Stored items

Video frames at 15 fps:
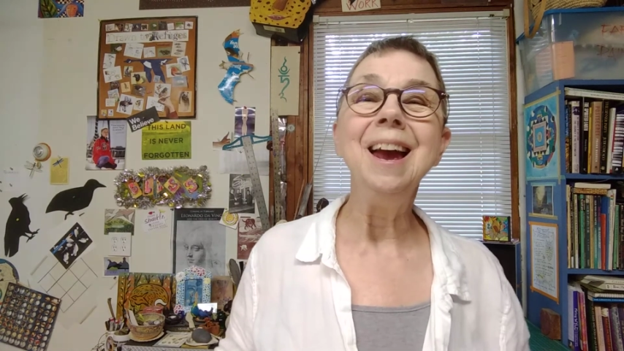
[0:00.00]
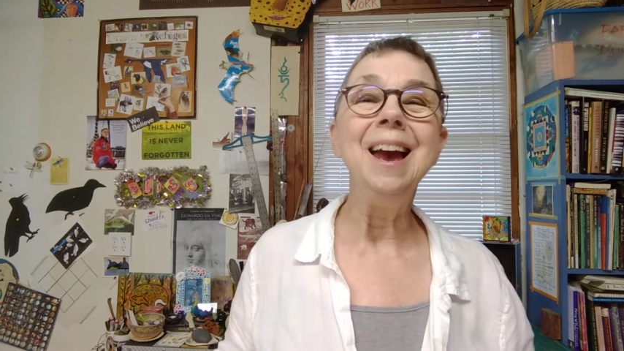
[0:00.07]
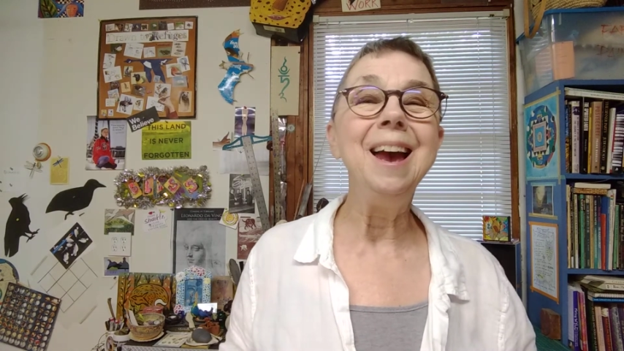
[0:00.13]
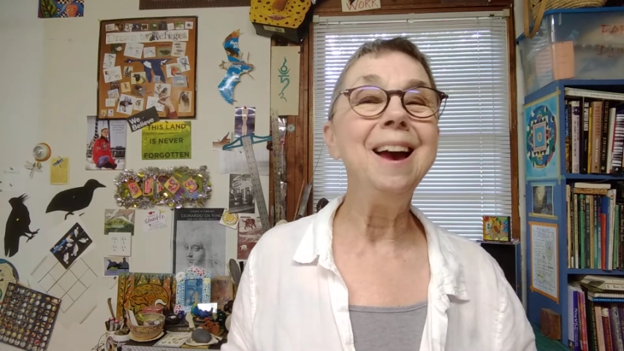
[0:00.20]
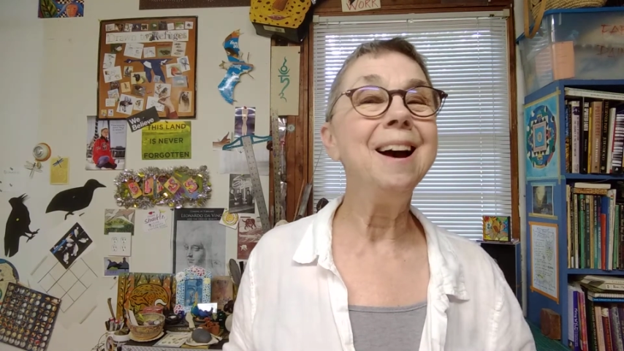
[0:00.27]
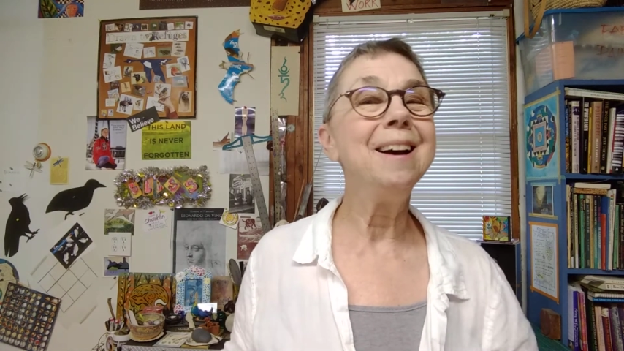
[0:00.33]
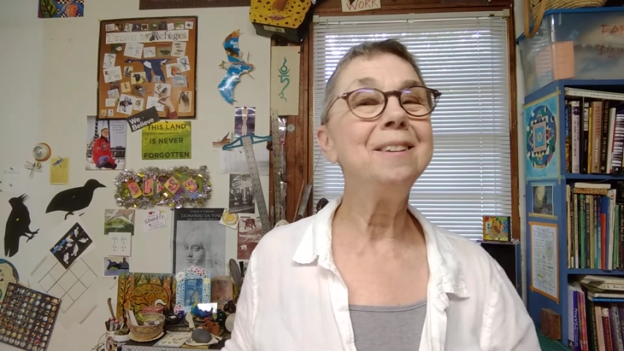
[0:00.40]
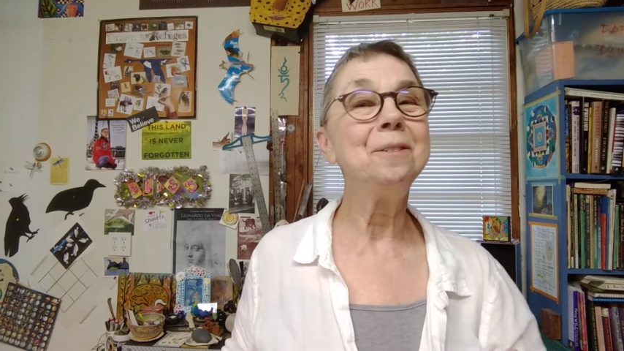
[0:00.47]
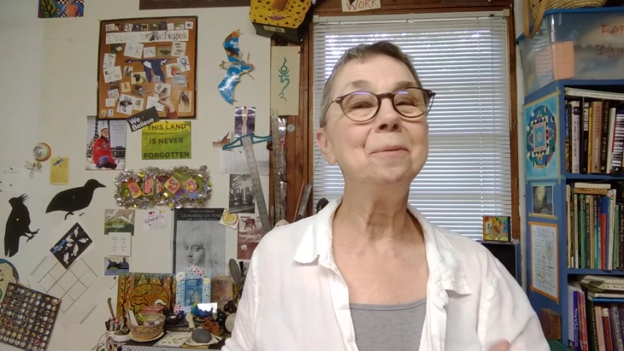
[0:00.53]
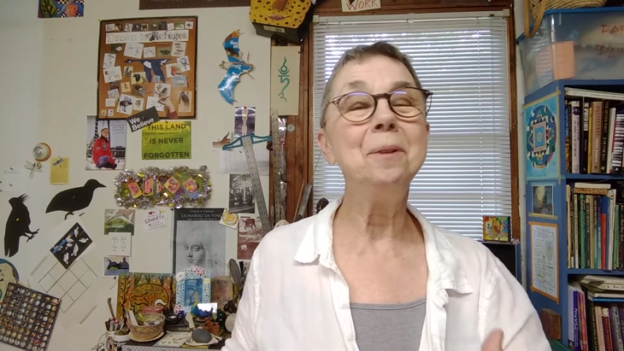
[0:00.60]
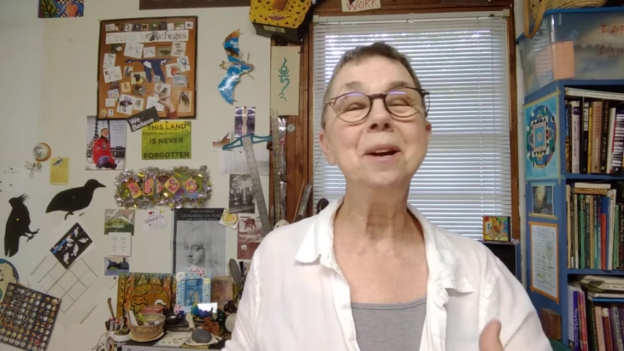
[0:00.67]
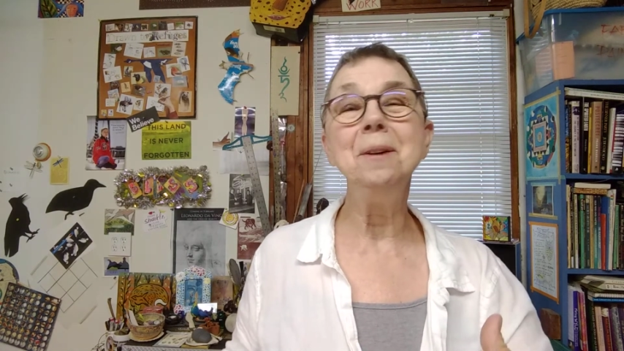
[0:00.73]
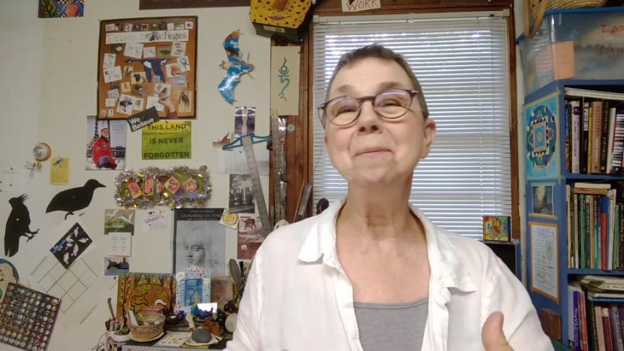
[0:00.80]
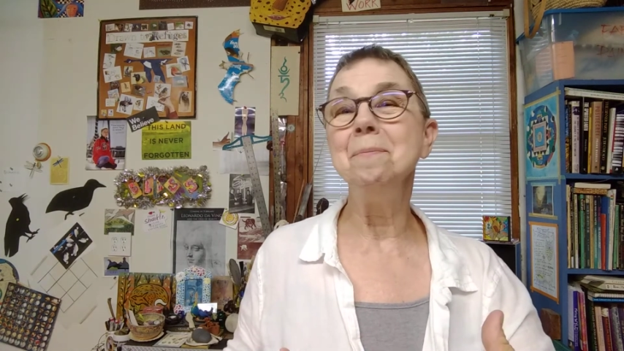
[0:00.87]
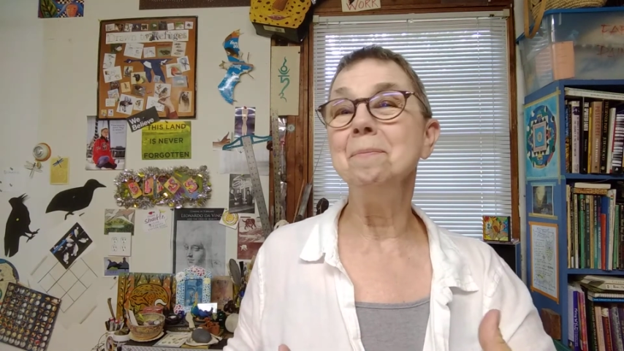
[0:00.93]
and
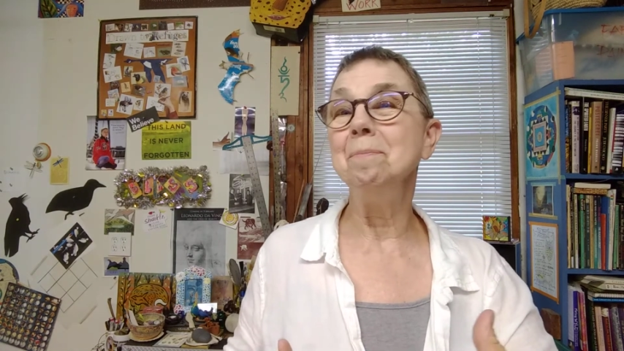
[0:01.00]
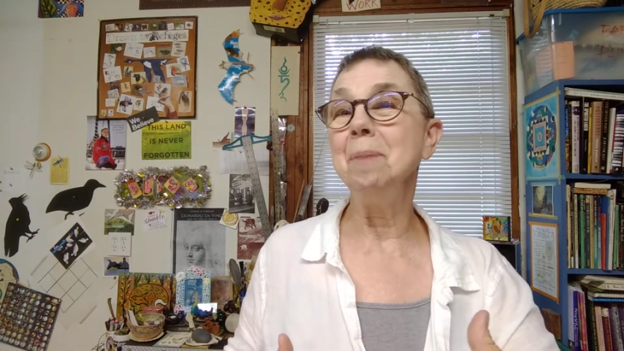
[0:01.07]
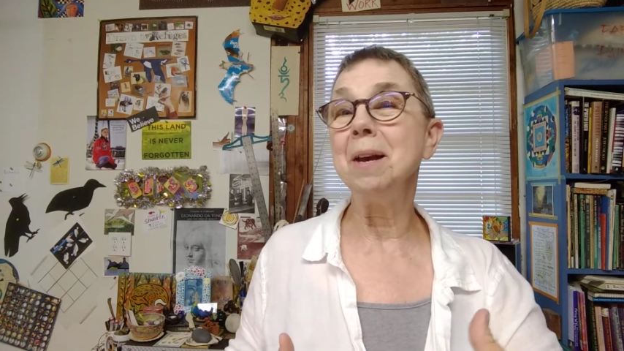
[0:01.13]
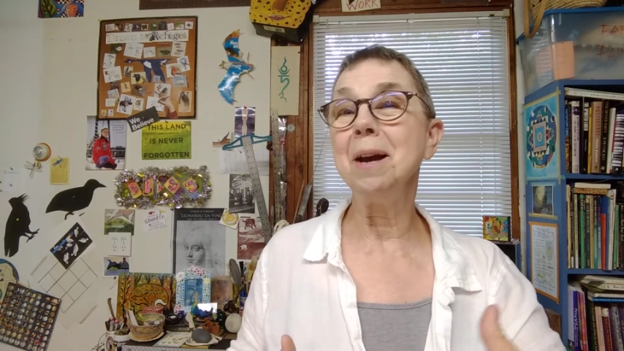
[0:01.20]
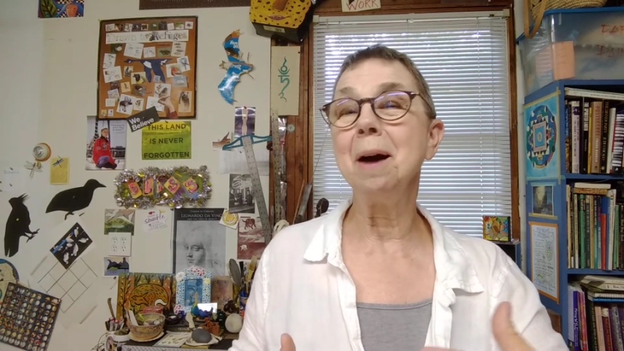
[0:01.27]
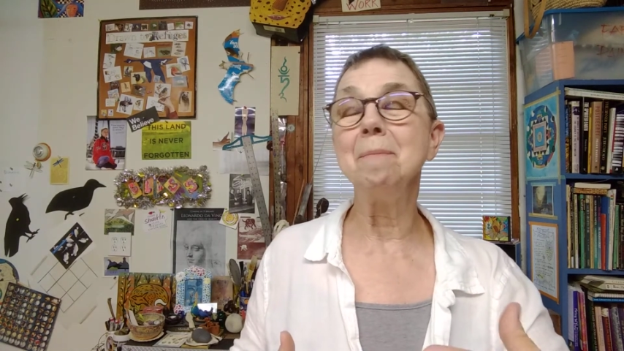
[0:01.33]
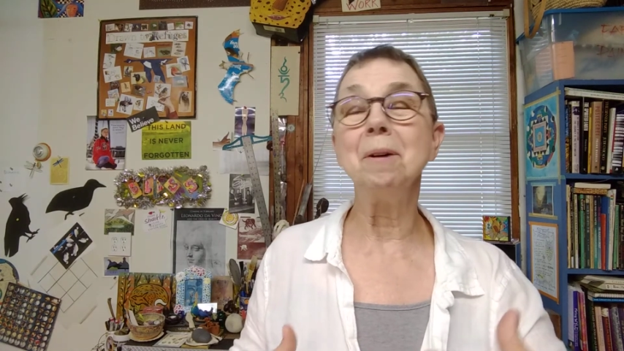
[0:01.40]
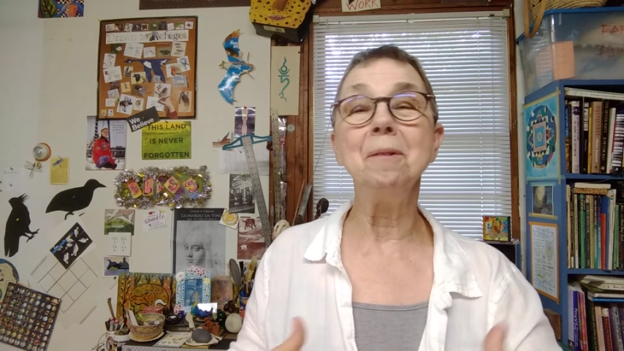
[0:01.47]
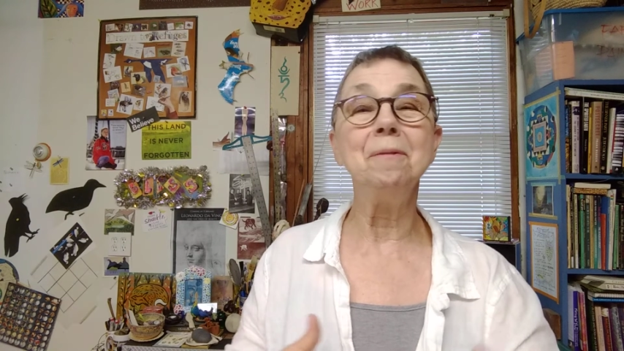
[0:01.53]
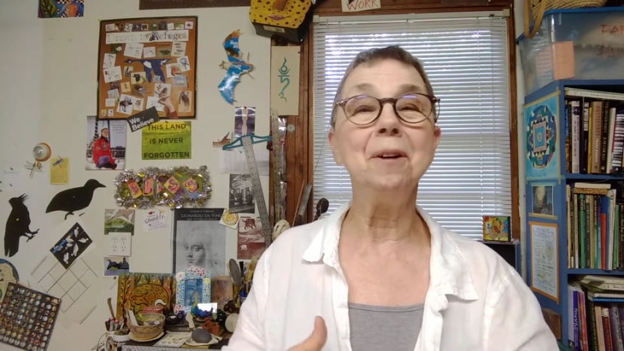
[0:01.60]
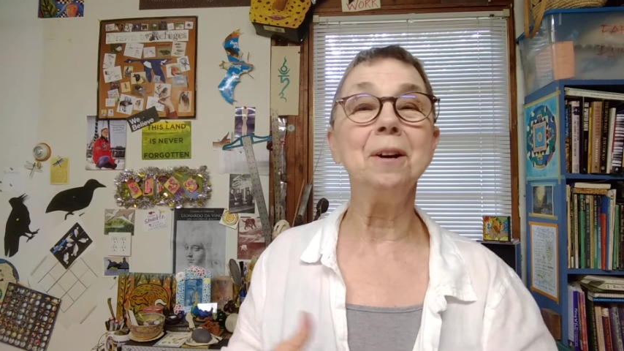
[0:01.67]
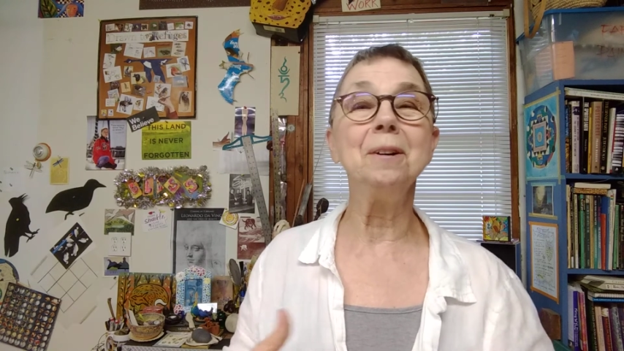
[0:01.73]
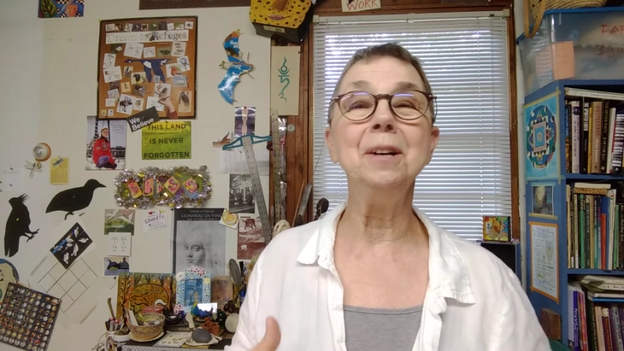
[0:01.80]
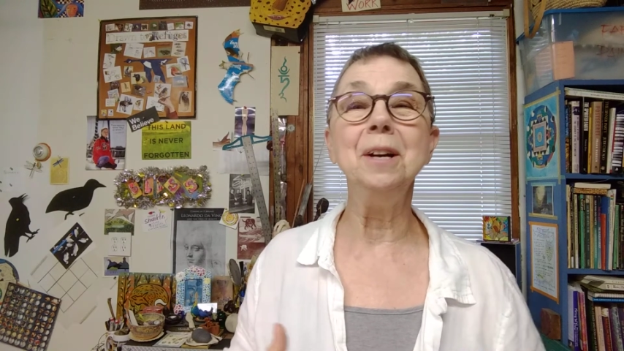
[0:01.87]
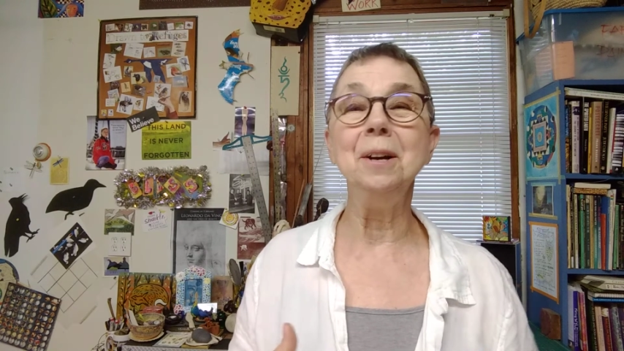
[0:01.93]
we become a
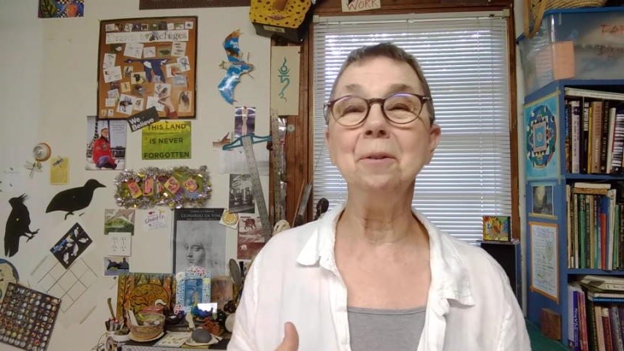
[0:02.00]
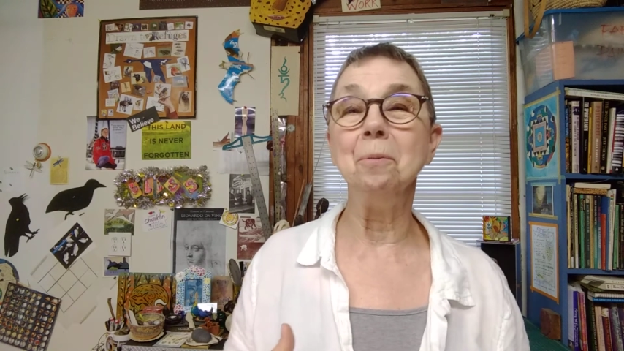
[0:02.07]
very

PROBLEM DESCRIPTION:
Reproduce every record above exactly, but leave out the pictures.

SOLUTION BELOW:
Video frames at 15 fps:
[0:00.00]
[0:00.07]
[0:00.13]
[0:00.20]
[0:00.27]
[0:00.33]
[0:00.40]
[0:00.47]
[0:00.53]
[0:00.60]
[0:00.67]
[0:00.73]
[0:00.80]
[0:00.87]
[0:00.93]
and
[0:01.00]
[0:01.07]
[0:01.13]
[0:01.20]
[0:01.27]
[0:01.33]
[0:01.40]
[0:01.47]
[0:01.53]
[0:01.60]
[0:01.67]
[0:01.73]
[0:01.80]
[0:01.87]
[0:01.93]
we become a
[0:02.00]
[0:02.07]
very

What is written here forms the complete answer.